Prenons la classe de Camomille Jenseigne, jeune débutante recrutée par l'Académie de Yadépostevakan, qui arrive dans une classe de CE1 sans manuel de lecture. Elle a imprimé ce manuel et fait découvrir le premier texte aux élèves.

­­« Je vous ai apporté un texte que nous allons lire tous ensemble. C'est l'histoire d'une petite fille, Marianne, à qui il arrive une drôle d'histoire. Qui veut commencer la lecture ? Toi, Abel ? D'accord. Lis-nous seulement le titre.

­­- Marianne et l'âne Martin.

- Très bien. Tout le monde a compris de quoi va nous parler cette histoire ?

- Ça va nous parler de la fille qui s'appelle Marianne, comme tu nous l'as dit tout à l'heure, et de son âne qui s'appelle Martin.

- Très bien. Qui veut continuer ? La voisine d'Abel ? Vas-y, Bintou, je t'arrêterai.

- Au petit trot, au petit trot : C'est Marianne qui va au moulin.

- Ah ! Est-ce que tout le monde a compris ? Est-ce que tout le monde sait ce qu'est un moulin ?  Oui, toi.

- Un moulin, c'est ça. C'est dessiné là.

- Oui, ça a des ailes qui tournent.

- C'est comme dans la chanson « Tomoulin, tomoulin, va trop vite »

- C'est pas « tomoulin », c'est ton moulin ! Ton moulin à toi.

- Ah oui, je la connais cette chanson, c'est la chanson du meunier qui dort.

- Un meunier, c'est quoi ?

- Un meunier, c'est un humain. Un humain qui travaille dans un moulin qui tourne.

- Des ailes qui tournent pas des moulins qui tournent.

- T'as vu, y a écrit quelque chose sous le dessin du moulin. Je peux le lire ?

- Oui, bien sûr. Lis-nous ça. Les autres, regardez bien où Gaspard va lire. C'est ici, sous l'image du moulin. Vas-y Gaspard.

- Dans un moulin, on écrase le grain entre deux grosses meules de pierre pour en faire de la farine.

- Ah oui, la farine ! C'est pour faire des gâteaux.

Ils écrasent un truc et après ça fait de la farine.

- C'est du grain ! Du grain, ils l'ont dit.

- Du grain de quoi ? Du grain de café ?

- Bah non, paske la farine, c'est blanc, et le café, c'est marron.

- Alors du grain de quoi ? Tu le sais, maîtresse ?

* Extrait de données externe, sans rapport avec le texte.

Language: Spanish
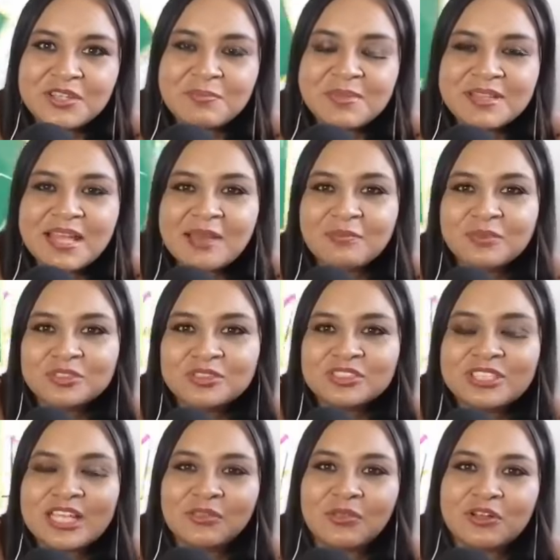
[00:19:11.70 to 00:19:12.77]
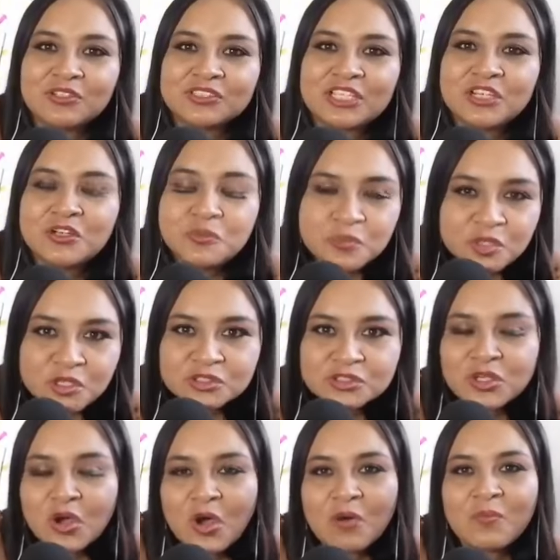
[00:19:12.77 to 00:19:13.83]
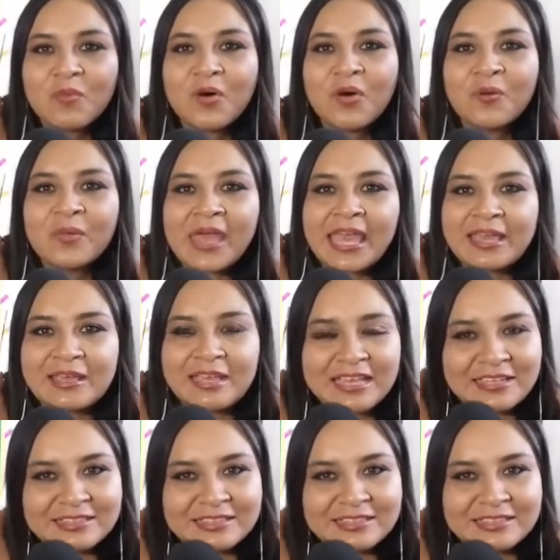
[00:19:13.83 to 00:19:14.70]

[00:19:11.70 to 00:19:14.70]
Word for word: donde invitamos tanto a los alumnos como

- Oui, je le sais. C'est du grain de blé, ou de maïs, ou d'une autre céréale.

- Des Chocapic ?

- Non, le mot céréale, c'est aussi le nom d'une plante qui pousse dans la campagne et qui produit des petit grains remplis de farine blanche ou presque blanche. On récolte les petits grains avec une machine qui s'appelle une moissonneuse-batteuse et on les porte au moulin où, comme dit le texte que nous a lu Gaspard, on les écrase entre deux grosses meules de pierre pour en faire de la farine. Cet après-midi, comme nous aurons plus de temps, je vous ferai voir tout cela au tableau. Maintenant, nous allons continuer la lecture pour savoir ce que Marianne va faire au moulin. C'est Emma qui va lire la phrase suivante après que j'aurai relu tout le début. Suivez bien ce que je lis avec votre index. »

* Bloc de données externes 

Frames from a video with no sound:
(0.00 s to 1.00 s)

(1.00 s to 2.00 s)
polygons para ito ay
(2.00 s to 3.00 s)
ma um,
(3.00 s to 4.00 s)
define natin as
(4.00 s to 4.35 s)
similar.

Alors, laissons les mauvaises langues qui préfèrent évaluer qu'enseigner et qui restent à la surface des choses sans jamais chercher au fond de leur cœur le petit enfant qui se régalait d'histoires et apprenait les mots parce qu'il les avait découverts dans un contexte chaleureux qui leur avait laissé d'excellents souvenirs. Restons quant à nous simples dans nos objectifs et plus exigeants avec nous-mêmes (choix des textes, présence auprès des enfants, aide et assistance aux plus démunis).